Dick den Hertog
Dick den Hertog
Professor of Operations Research at Tilburg University & Scientific Director of the Data Science Center Tilburg
Dick den Hertog is professor of Operations Research at Tilburg University and scientific director of the Data Science Center Tilburg. His research interests cover various fields in prescriptive analytics, in particular linear and nonlinear optimization. In recent years his main focus has been on robust optimization. He is also active in applying the theory in real-life applications. In particular, he is interested in applications that contribute to a better society. For many years he has been involved in research for optimal flood protection, which was awarded by the INFORMS Franz Edelman Award in 2013. Currently, he is doing research to develop better optimization models and techniques for cancer treatment, and he is involved in research to optimize the food supply chain for the World Food Programme. He is chairman of the Dutch Network on the Mathematics Operations Research, and associate editor of three journals (Management Science, Operations Research, and INFORMS Journal on Optimization).
Track: Emerging Analytics
Monday, April 15, 9:10–10:00am
A Tutorial on Robust Optimization
In this presentation we explain the core ideas in robust optimization and show how to successfully apply them in practice.
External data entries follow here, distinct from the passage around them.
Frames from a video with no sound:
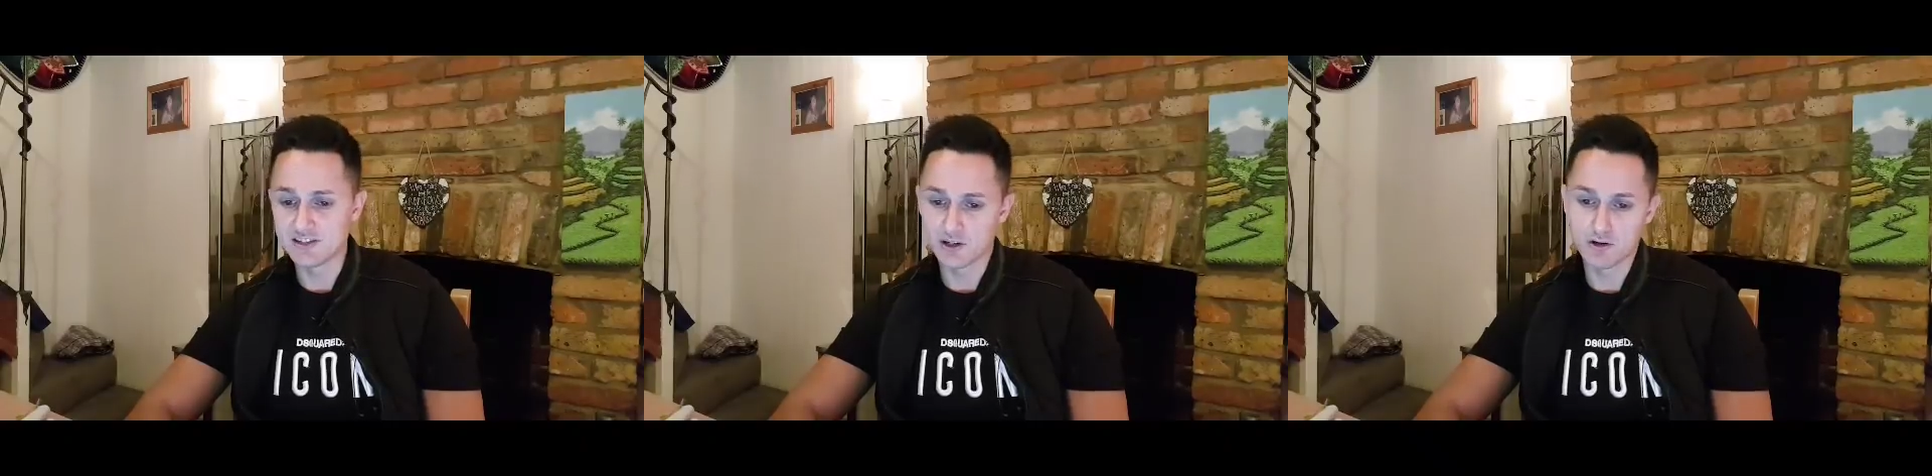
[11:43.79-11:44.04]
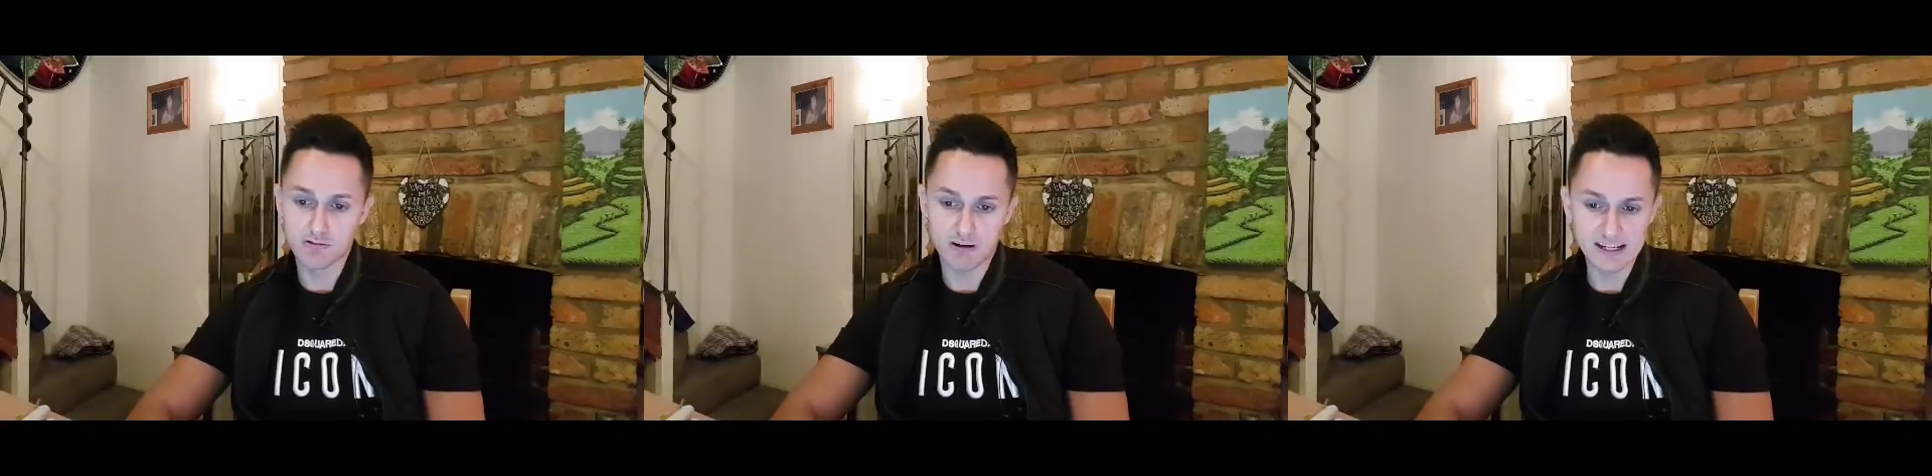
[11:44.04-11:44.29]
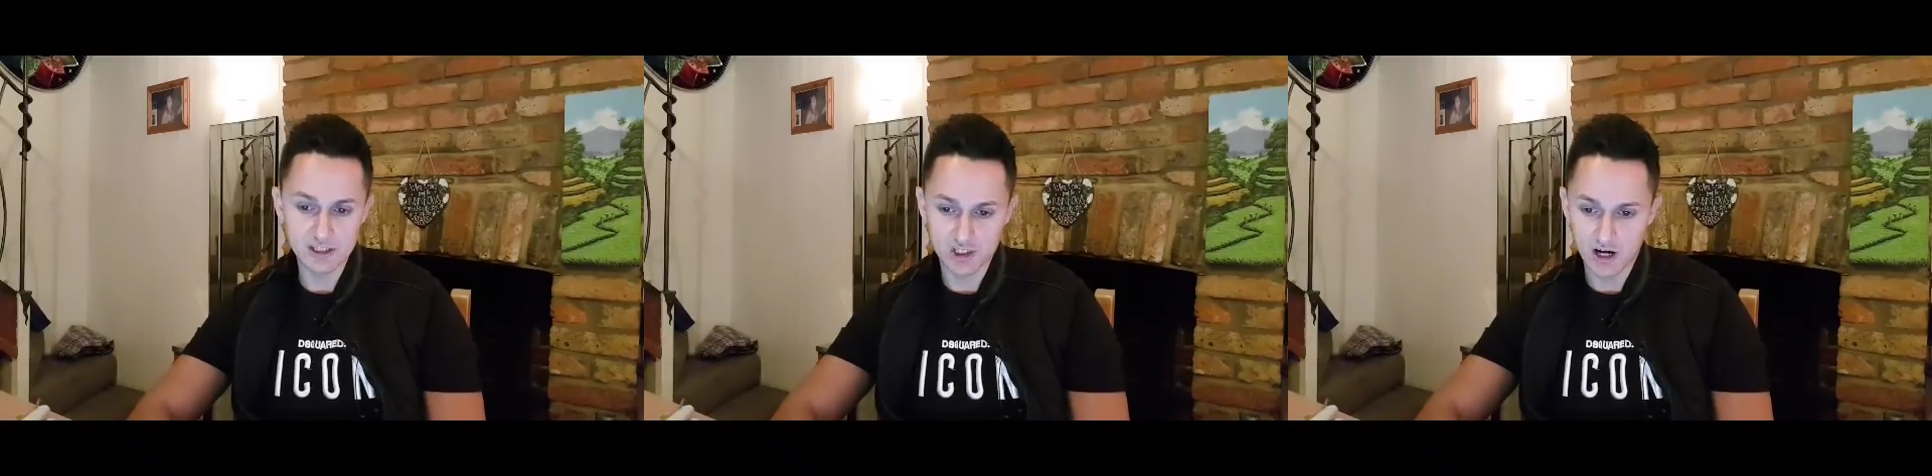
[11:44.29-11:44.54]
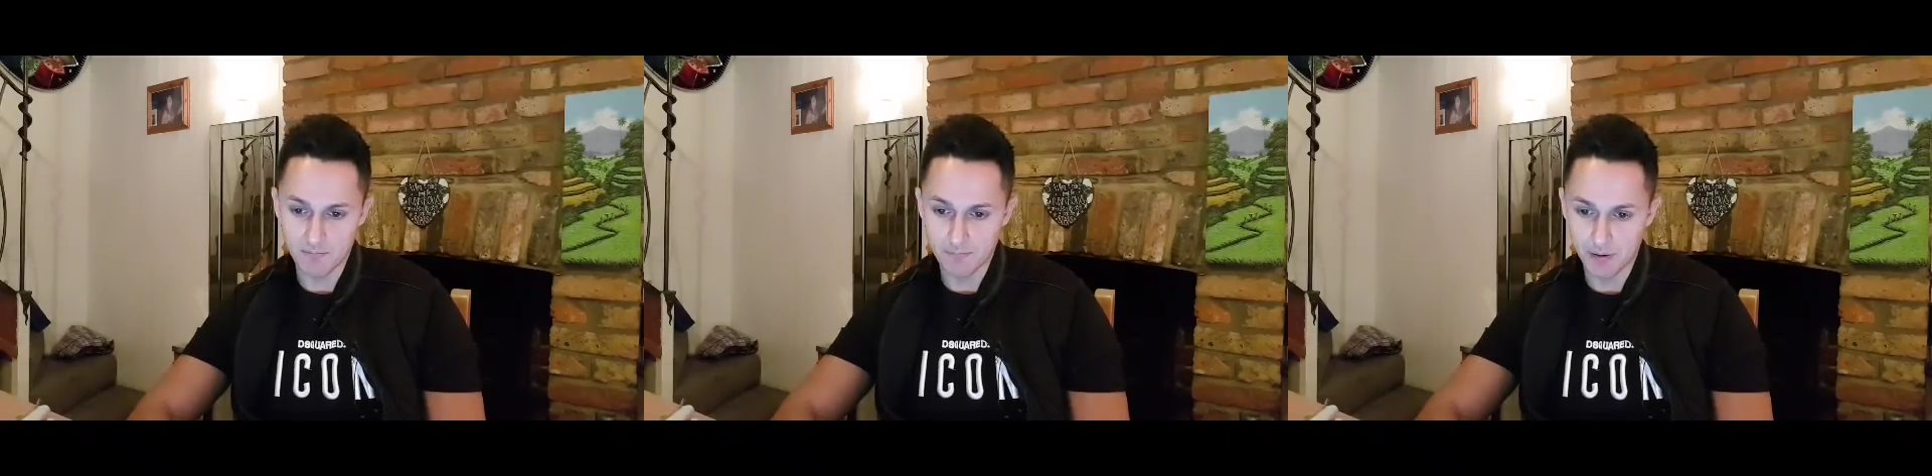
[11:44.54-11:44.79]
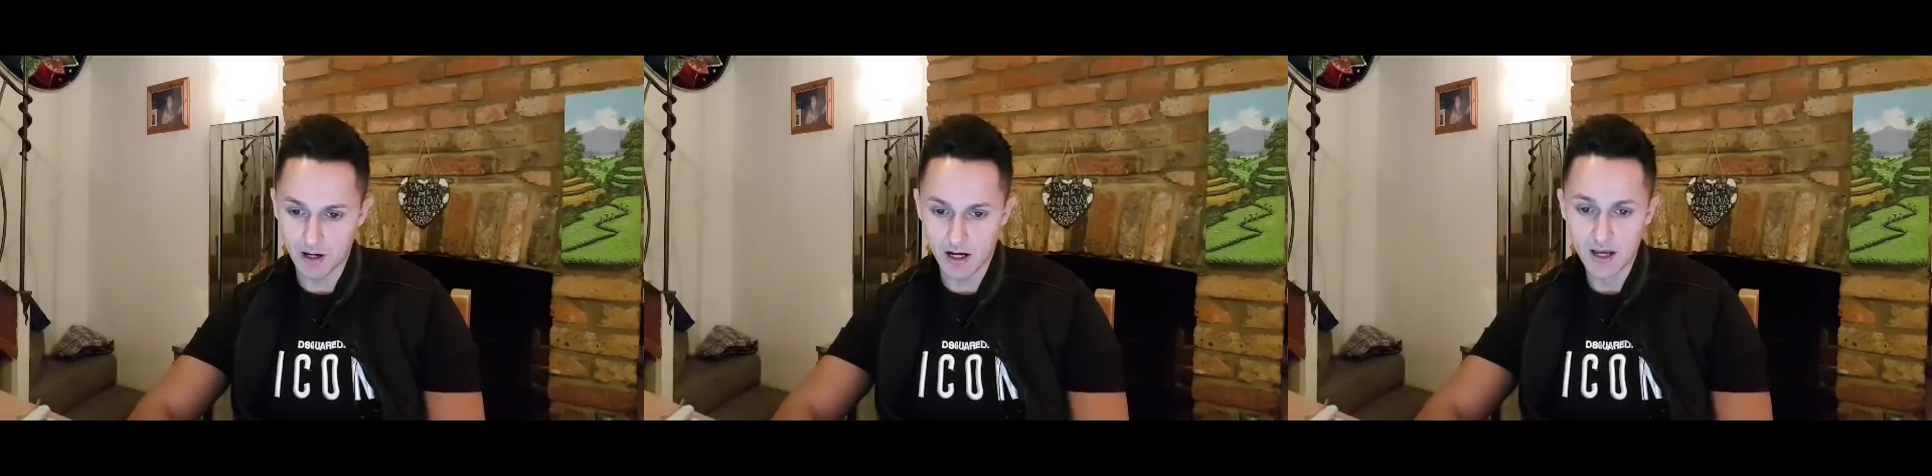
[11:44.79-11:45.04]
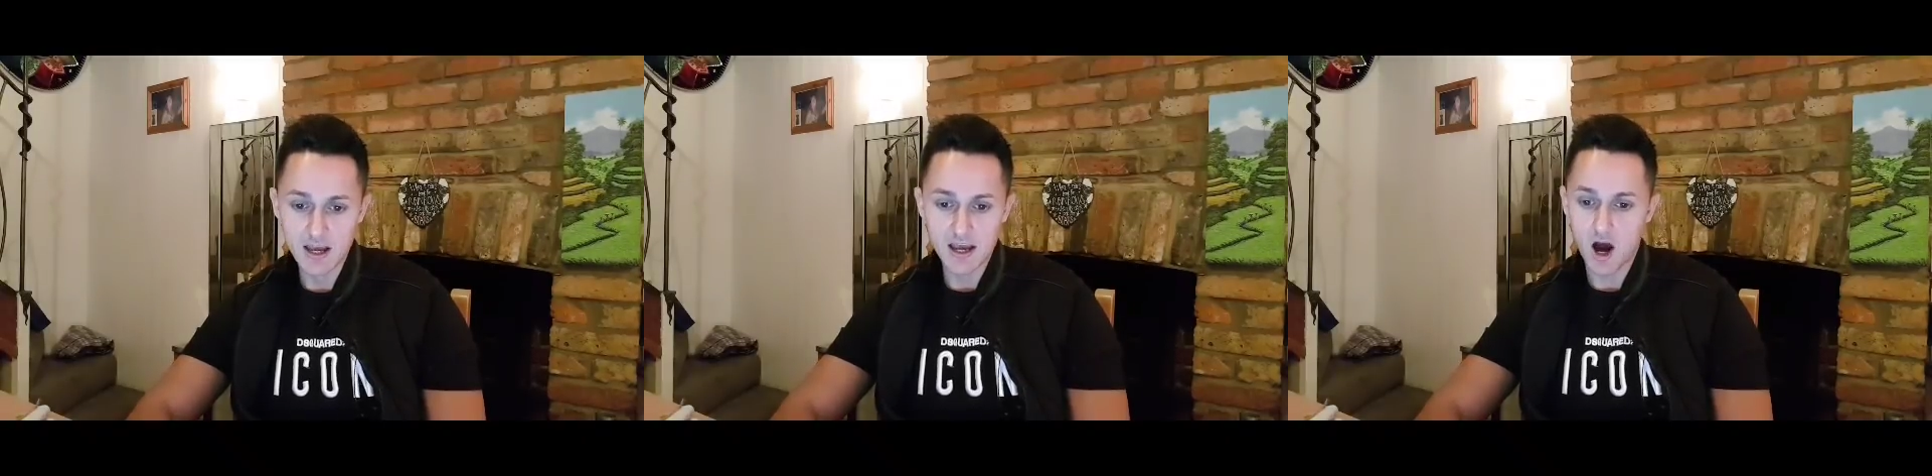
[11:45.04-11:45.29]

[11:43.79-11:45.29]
He's a great jumper,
Real-life optimization problems often contain parameters that are uncertain, due to, e.g., estimation or implementation errors. The idea of robust optimization is to find a solution that is immune against these uncertainties. The last two decades efficient methods have been developed to find such robust solutions. The underlying idea is to formulate an uncertainty region for the uncertain parameters for which one would like to safeguard the solution. In the robust paradigm it is then required that the constraints should hold for all parameter values in this uncertainty region. It can be shown that, e.g., for linear programming, for the most important choices of the uncertainty region, the final problem can be reformulated as linear optimization or conic quadratic optimization problems, for which very efficient solvers are available nowadays. Robust Optimization is valuable for practice, since it can solve large-scale uncertain problems and it only requires crude information on the uncertain parameters. Some state-of-the-art modeling packages have already incorporated the robust optimization technology.
In this tutorial we restrict ourselves to linear optimization. We will treat the basics of robust linear optimization, and also show the huge value of robust optimization in (dynamic) multistage problems. Robust optimization has already shown its high practical value in many fields: logistics, engineering, finance, medicine, etc. In this tutorial we will discuss some of these applications. We will also highlight some of the most important (recent) papers on Robust Optimization.